Abstract
Purpose :
Previous studies have demonstrated the efficacy of tauroursodeoxycholic acid (TUDCA) in preserving visual function in mouse models of retinitis pigmentosa (Boatright et al., 2006) and preventing apoptosis in retinal neurons cultured in hyperglycemic conditions (Gaspar et al., 2013). This study tested the hypothesis that TUDCA will preserve retinal function and prevent neuronal apoptosis in a mouse model of diabetic retinopathy (DR).
Methods :
Adult C57BL/6 mice were made diabetic at 8-10 weeks of age via injection of streptozotocin. Diabetes was confirmed by serially elevated blood glucose (>250 mg/dl; DM).
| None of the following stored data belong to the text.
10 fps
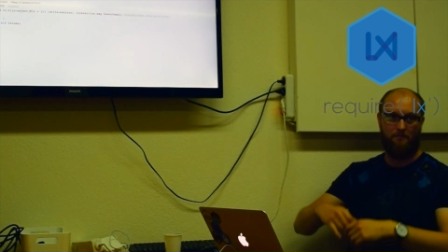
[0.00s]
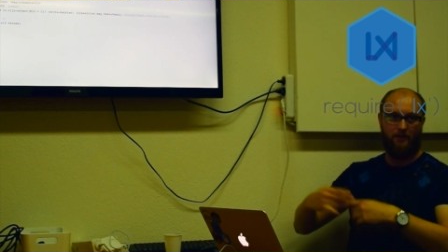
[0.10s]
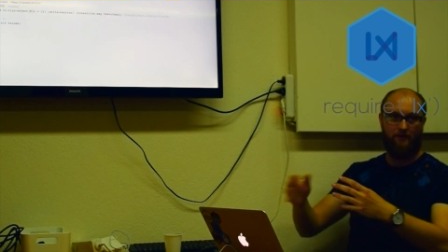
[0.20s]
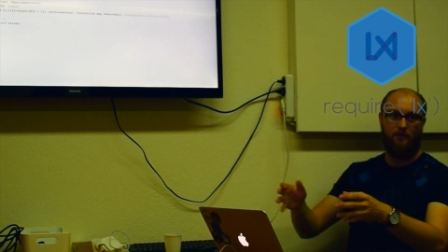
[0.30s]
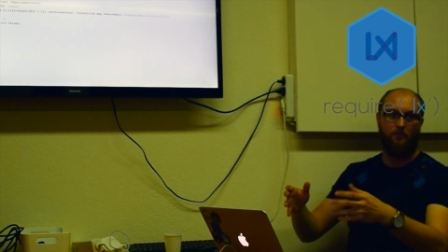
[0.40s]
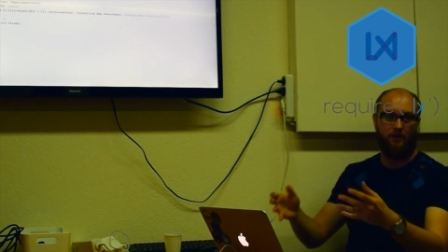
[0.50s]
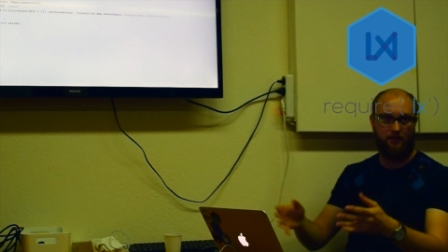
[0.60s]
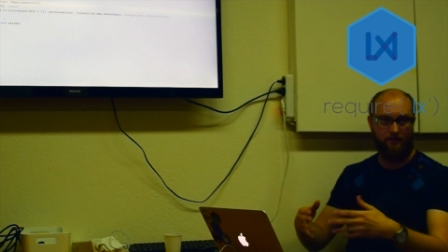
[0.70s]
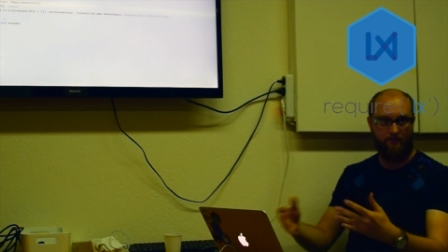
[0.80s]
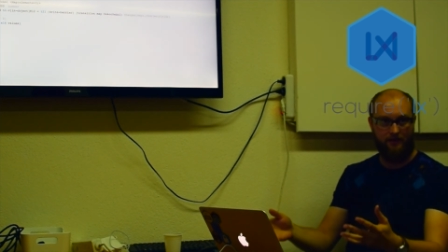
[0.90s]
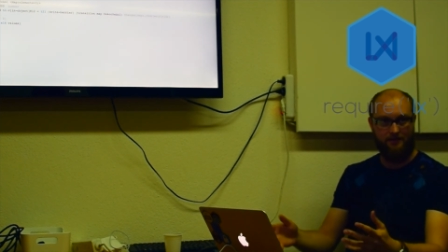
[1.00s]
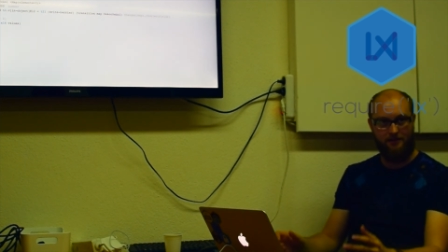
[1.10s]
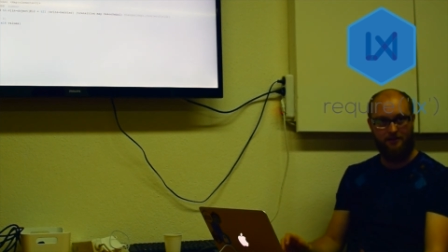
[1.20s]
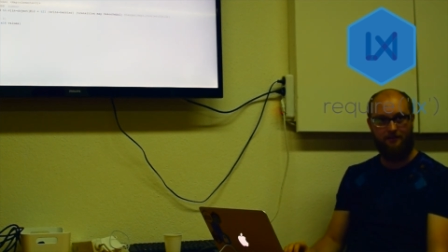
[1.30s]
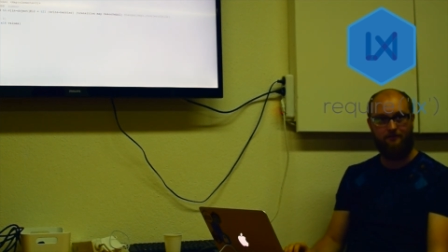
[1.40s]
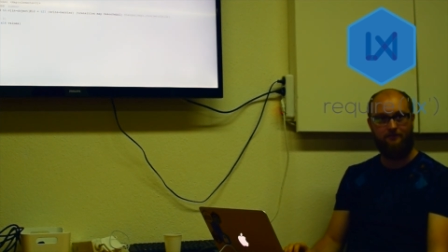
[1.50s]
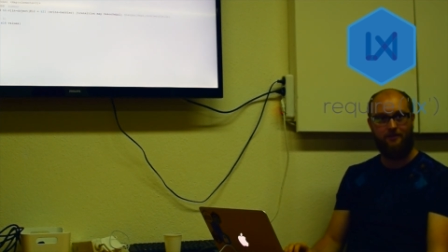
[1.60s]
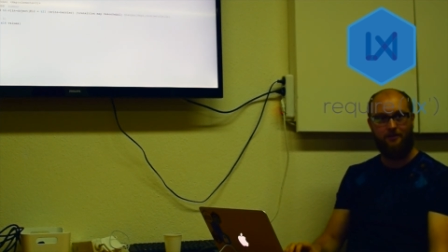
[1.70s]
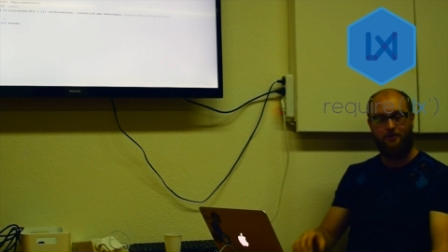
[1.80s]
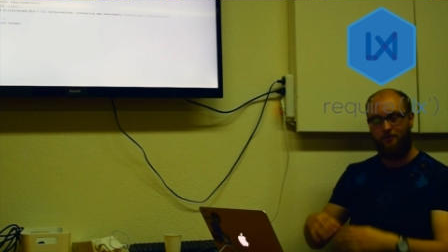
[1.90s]
But if you want to kind of fix it yourself,
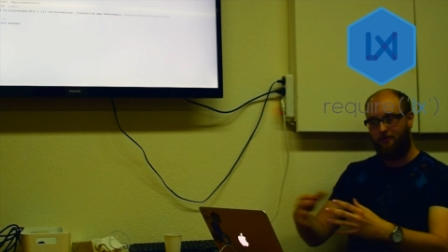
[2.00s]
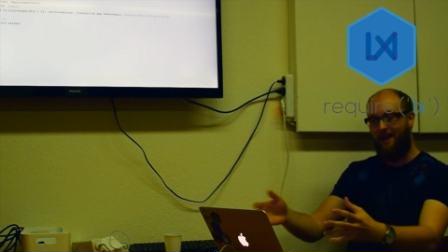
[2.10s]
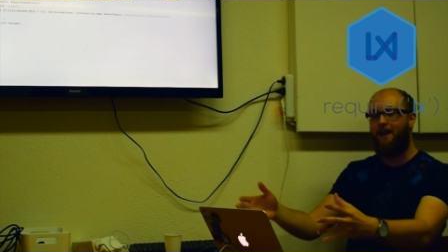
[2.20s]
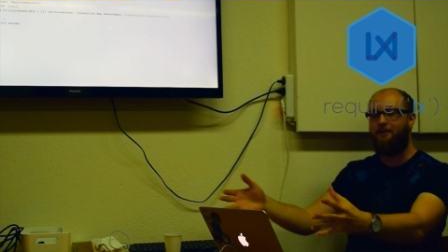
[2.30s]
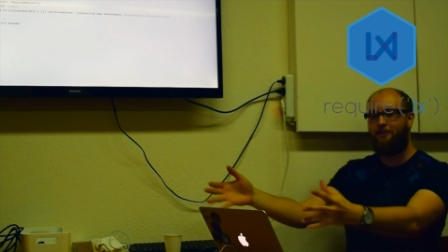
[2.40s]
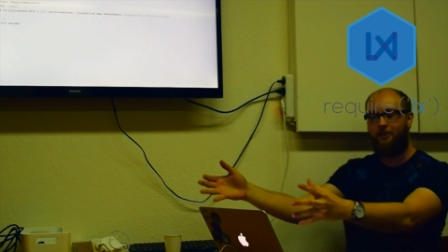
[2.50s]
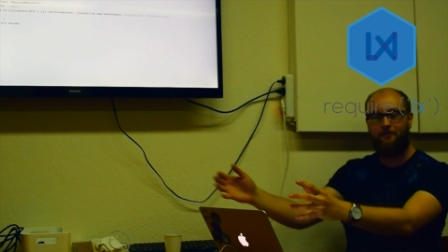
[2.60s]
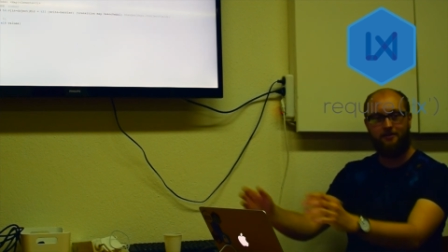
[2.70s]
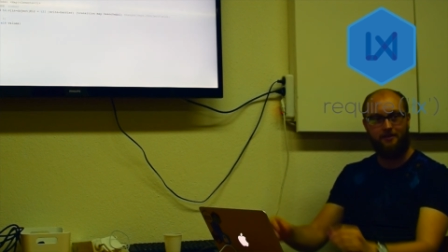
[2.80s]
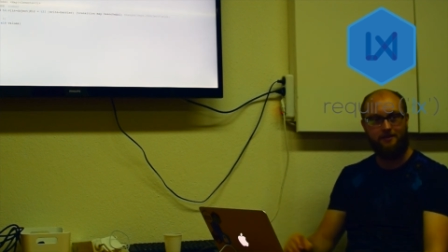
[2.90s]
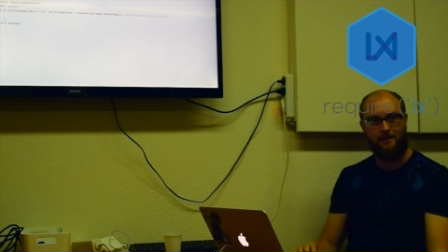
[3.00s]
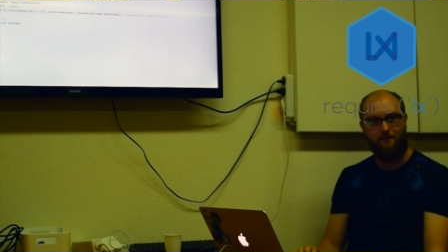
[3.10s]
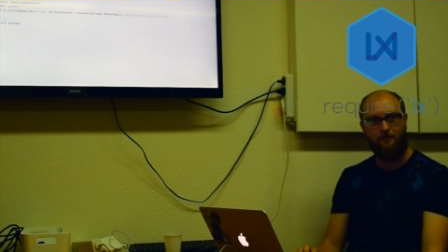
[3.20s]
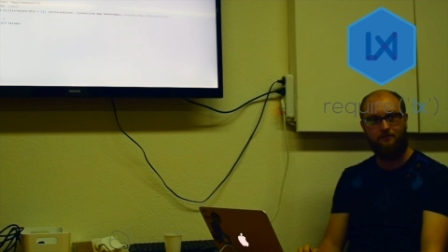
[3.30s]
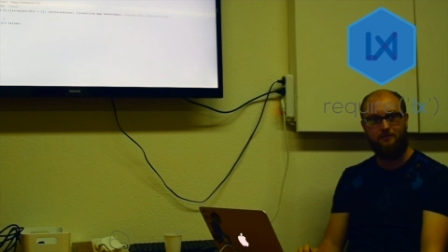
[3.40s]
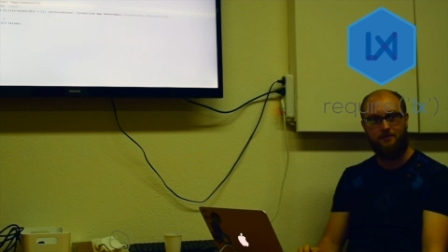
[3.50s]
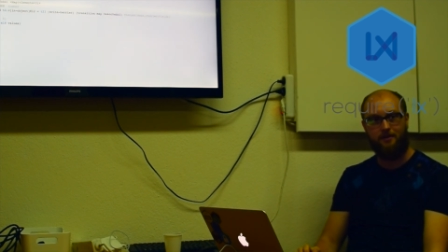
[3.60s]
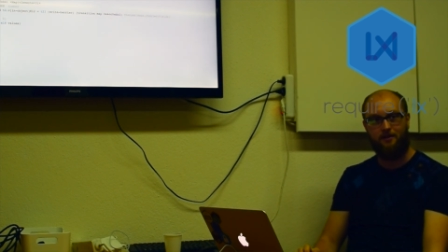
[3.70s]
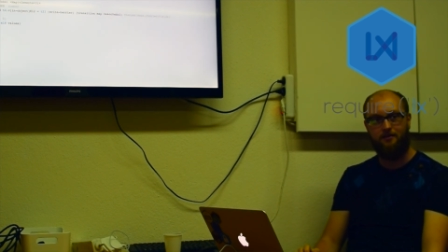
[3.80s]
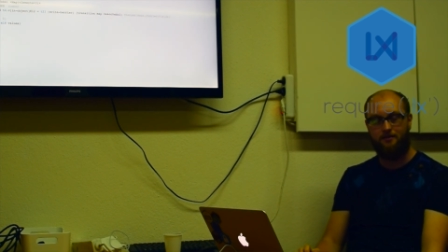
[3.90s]
you can go to this level
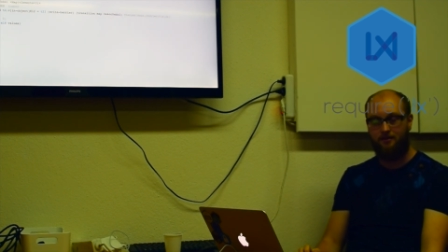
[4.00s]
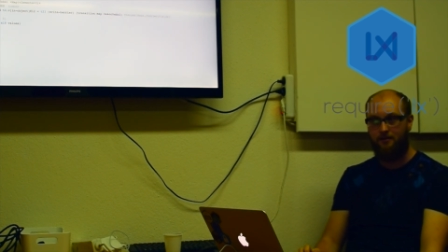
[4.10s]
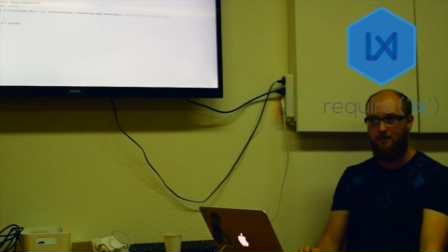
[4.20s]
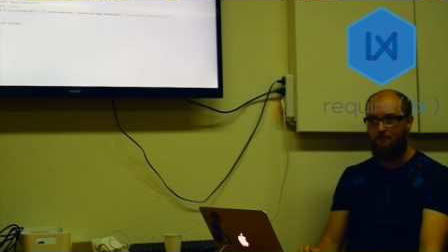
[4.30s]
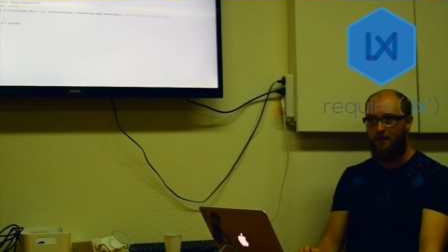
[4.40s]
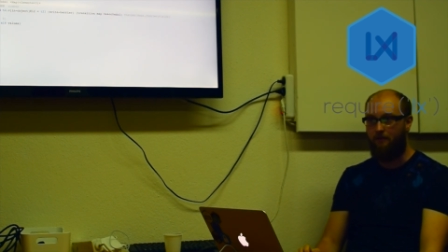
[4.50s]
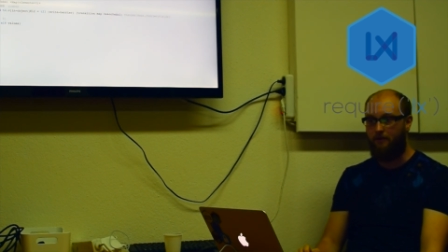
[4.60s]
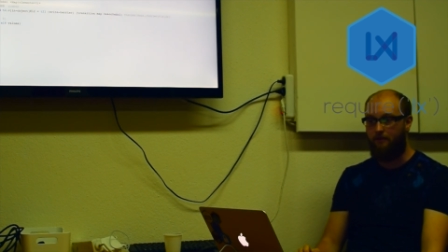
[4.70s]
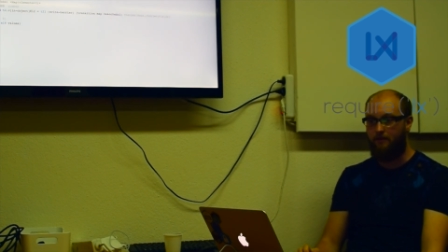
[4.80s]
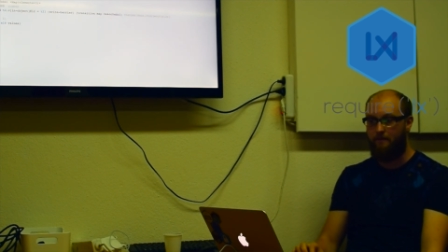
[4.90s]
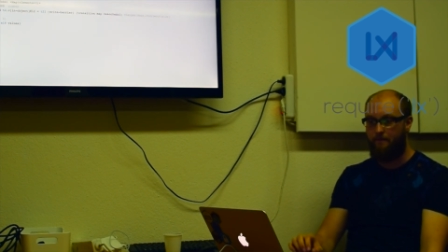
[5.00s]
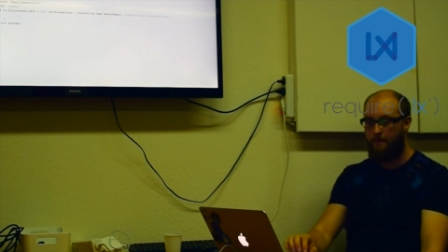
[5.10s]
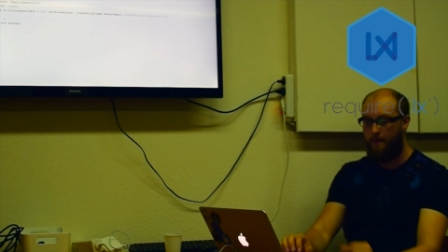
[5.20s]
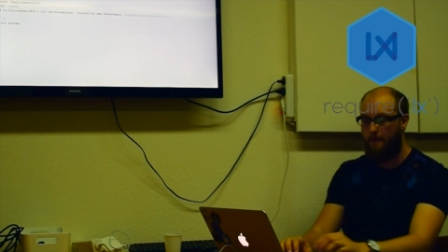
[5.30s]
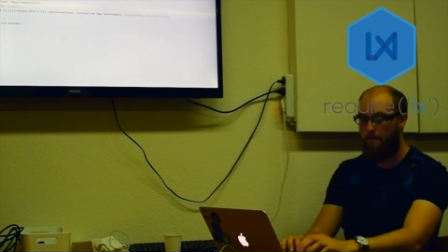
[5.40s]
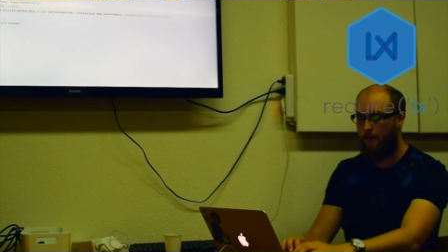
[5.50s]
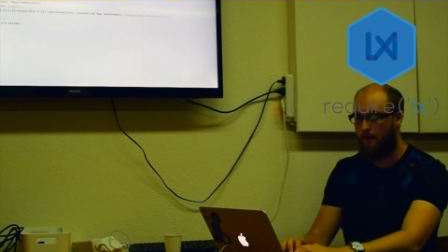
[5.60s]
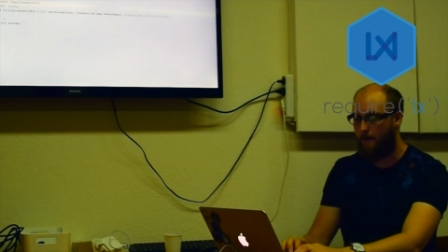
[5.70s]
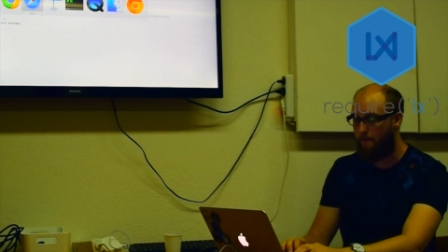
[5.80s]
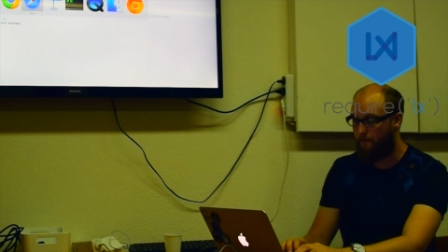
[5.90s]
to play around with it. But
Mice were randomly sorted into early or late treatment paradigms: biweekly TUDCA injections starting either one week (n=13) or three weeks (n=12) after confirmation of hyperglycemia to create 4 treatment groups: ctrl+veh, ctrl+TUDCA, DM+veh, DM+TUDCA. Assessment of visual function was done via a virtual optokinetic tracking system at 4, 6, 8, and 10 weeks after induction of diabetes, as well as scotopic electroretinograms (specifically oscillatory potentials; OPs) at 4 and 8 weeks after induction of diabetes.
Results :
DM mice showed significantly decreased spatial frequency thresholds compared to Ctrl mice, while early TUDCA treatment showed preservation at all timepoints (wk 10, ctrl: 0.39 ±0.004 c/d, DM+veh: 0.35 ±0.01 c/d, DM+early TUDCA: 0.39 ±0.01 c/d; mean ±sem, p<0.001). Similarly, contrast sensitivity decreased in DM mice at 8 and 10 weeks compared to ctrls and early TUDCA treatment ameliorated this decline (wk 10, ctrl: 6.4 ±0.28%, DM+veh: 4.28 ±0.32%, DM+early TUDCA: 6.23 ±0.30%; p<0.001). OP2 amplitudes decreased in DM mice compared to ctrls with early TUDCA treatment eliminating this decline (wk 4 to 0.06 cd s/m2 stimuli; ctrl: 186 ±17 µV, DM+veh: 88.06 ±21 µV, DM+early TUDCA: 159 ±17 µV; p<0.001). Importantly, the early treatment group showed no significant differences from the control group for spatial frequency and contrast sensitivity thresholds, or OP2 amplitudes. Late TUDCA treatment mice showed no statistically significant preservation.
Conclusions :
TUDCA preserves visual function in an STZ-mouse model of Type I diabetes. Reducing the time interval between induction of diabetes and start of treatment is crucial in obtaining TUDCA’s neuroprotective effects. TUDCA may be an effective, clinically translational intervention against declining visual function caused by diabetic retinopathy.
This is an abstract that was submitted for the 2016 ARVO Annual Meeting, held in Seattle, Wash., May 1-5, 2016.